English rock musician (1940–2004)

Clint Warwick (born Albert Eccles; 25 June 1940 – 15 May 2004) was an English rock musician and the original bassist for the rock band the Moody Blues.

==Life and career==
Warwick was born in Aston, Birmingham, England.

He was drawn to music during the skiffle boom of the late 1950s, joining Danny King and the Dukes and playing in Birmingham pubs and other venues. Ray Thomas and Mike Pinder, who had played together in Hamburg with the Krew Kats, decided to form a group with the addition of Denny Laine, who had fronted the Diplomats, Graeme Edge, who had been a member of Gerry Levene and the Avengers, and Eccles—who changed his name to Clint Warwick by putting together the names of his favourite singer, Dionne Warwick, and his favourite actor, Clint Walker.

The Moody Blues released one album with Warwick on bass, Go Now - The Moody Blues #1 (USA release on London Records), whereas The Magnificent Moodies was released on Decca in the UK, with sleeve notes by Donovan and a different track listing.

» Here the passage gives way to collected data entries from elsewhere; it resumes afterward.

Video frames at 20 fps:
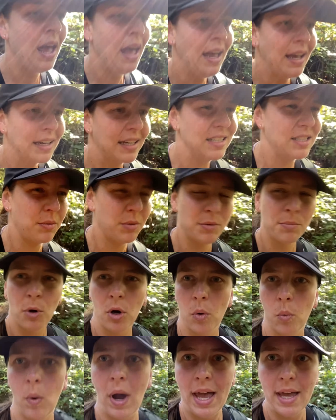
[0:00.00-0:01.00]
because it was more
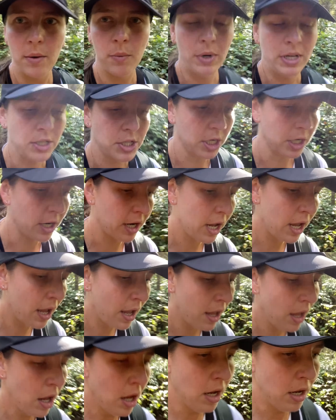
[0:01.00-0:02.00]
wet winter,
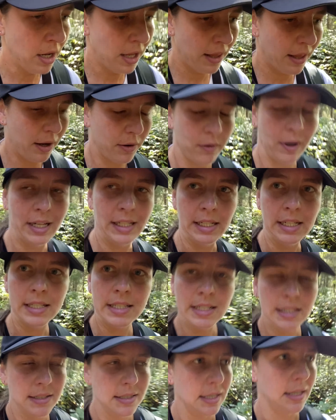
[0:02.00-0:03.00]
that rainy
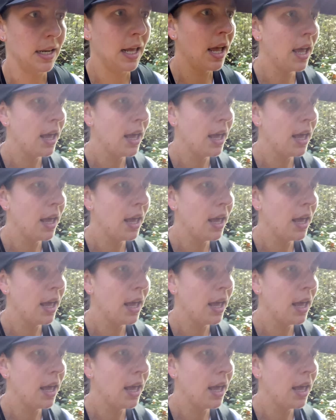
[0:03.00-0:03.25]
season.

The album yielded the hit single "Go Now", which reached No. 1 in the UK in January 1965, and the Top Ten in the U.S. Warwick took one co-lead vocal on that album with Laine, on the track "I've Got A Dream" (which featured Ray Thomas on flute). The closing track "'Bye Bye Bird" was issued as an overseas single and became a hit in France.

Warwick was also on the EP The Moody Blues issued on Decca in 1964, and appeared on all their Decca singles, beginning with their debut, "Steal Your Heart Away" (1964), then "Go Now", "I Don't Want to Go On Without You", "Everyday", "From The Bottom Of My Heart (I Love You)" (all 1965), plus "Boulevard De La Madeline" (1966) up to "Life's Not Life" in 1966.

Warwick's and Laine's era of the Moody Blues was featured on various compilation albums on both vinyl and CD, such as The Moody Blues Collection. A later CD issue of The Magnificent Moodies in 2006 included the rare track "People Gotta Give" (mistitled as "People Gotta Go") - a Pinder-Laine composition from the Boulevard De La Madeline French EP release.

Film footage survives of the original line-up of The Moody Blues performing "Go Now" on BBC2's The Beat Room (later included in the BBC series Sounds of The Sixties) plus the first single's B-side "Lose Your Money (But Don't Lose Your Mind)" on Ready Steady Go! in August 1964 with Warwick and Laine performing, and has been re-screened in recent years.

Feeling stressed by touring, Warwick left the band and his music career in 1966 to become a carpenter and spend time with his family. He released his first solo recording in 2002, a CD single entitled "My Life, the Waltz", and was working on another solo recording at the time of his death from hepatitis in 2004.